The trestle portion was made in a similar fashion. One bent was made by hand, getting it all lined up. Once done, a template was created to hold the pieces as they were screwed together. Once the bents were made, it was a simple task to make the bridge deck. When this bridge was built in 1995, I used what was available, LGB flex track. That's where the bridge spacing came from. It was a simple matter to attach the bents together. 
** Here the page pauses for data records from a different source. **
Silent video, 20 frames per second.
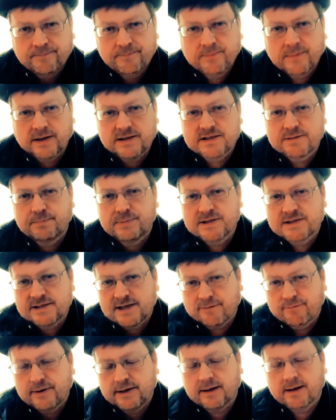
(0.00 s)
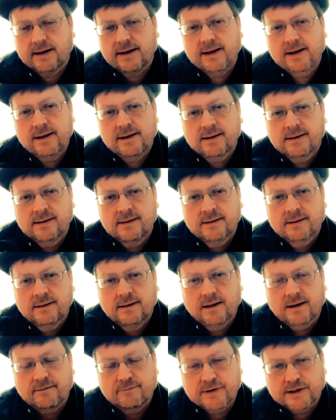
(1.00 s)
and specifically
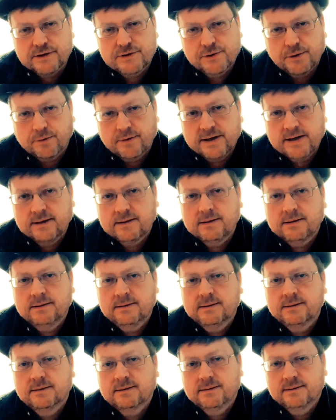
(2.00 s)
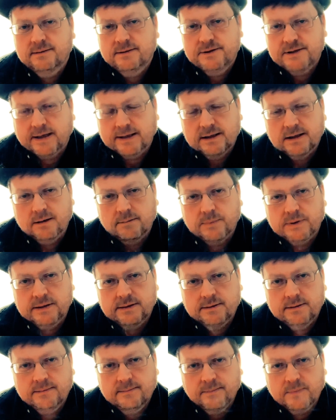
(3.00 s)
a Victorian
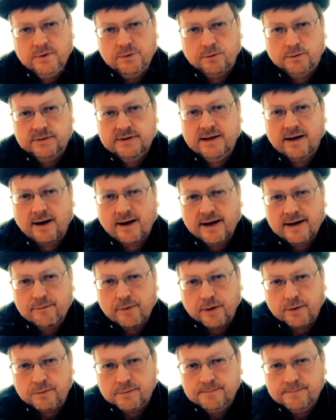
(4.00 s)
gentleman called Cheiro.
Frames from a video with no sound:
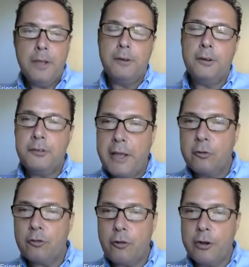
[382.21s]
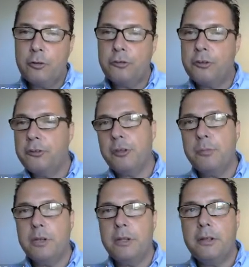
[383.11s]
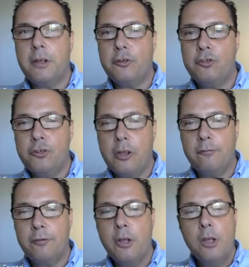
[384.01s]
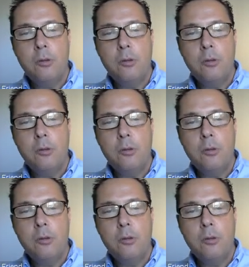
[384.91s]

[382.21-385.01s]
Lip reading: And in a downtrend, you'll see a similar kind of shift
For a simpler bridge, you can also use a piece of 8" channel:









Note, that bridge was not quite level, and was fixed. However, the beauty of the 8" channel is you can fill it with ballast, so you don't need to worry much about transitions on and off the bridge.


----------



## Semper Vaporo (Jan 2, 2008)

Mark is right. It is not at all Un-prototypical for a bridge over one space to be multiple types of spans. If you subscribe to TRAINS magazine, take a look at the photo on page 66 of the July 2008 issue. You can see a portion of it behind the arch bridge here:

http://freepages.history.rootsweb.ancestry.com/~jmohney/belle_vernon_bridge_mid_1950s_b.jpg 










Notice the two heights of the Howe truss type undergirder (tall over the water and short over land) and an under plate girder for the portion over the spindley iron girder towers over the land. Also note the concrete piers for the Howe portion and iron girder towers for the rest.

Makes one wonder just how many engineers worked on the design!


----------



## GrizzlyFlatsFan (Jan 5, 2008)

Posted By Steeeeve on 10/06/2008 4:03 PM
Has anyone ever built a concrete bridge? I'd love to make something like the below picture: 











Is that one of the bridges for the Lackawanna Railroad?


----------



## Semper Vaporo (Jan 2, 2008)

Posted By GrizzlyFlatsFan on 10/07/2008 9:39 PM
Posted By Steeeeve on 10/06/2008 4:03 PM
Has anyone ever built a concrete bridge? I'd love to make something like the below picture: 











Is that one of the bridges for the Lackawanna Railroad?


Variously known as the Nicholson Viaduct or the Tunkhannock Creek Bridge or Tunkhannock Creek Viaduct.

See several photos at:

http://rides.webshots.com/album/560696567LWFyjn[\url]


----------



## Rod Hayward (Jan 2, 2008)

Looks like the Spears trestle ? I thought Howes were wooden with steel stays ?


----------



## Steeeeve (Sep 10, 2008)

Posted By Semper Vaporo on 10/08/2008 12:20 AM
Posted By GrizzlyFlatsFan on 10/07/2008 9:39 PM
Posted By Steeeeve on 10/06/2008 4:03 PM
Has anyone ever built a concrete bridge? I'd love to make something like the below picture: 











Is that one of the bridges for the Lackawanna Railroad?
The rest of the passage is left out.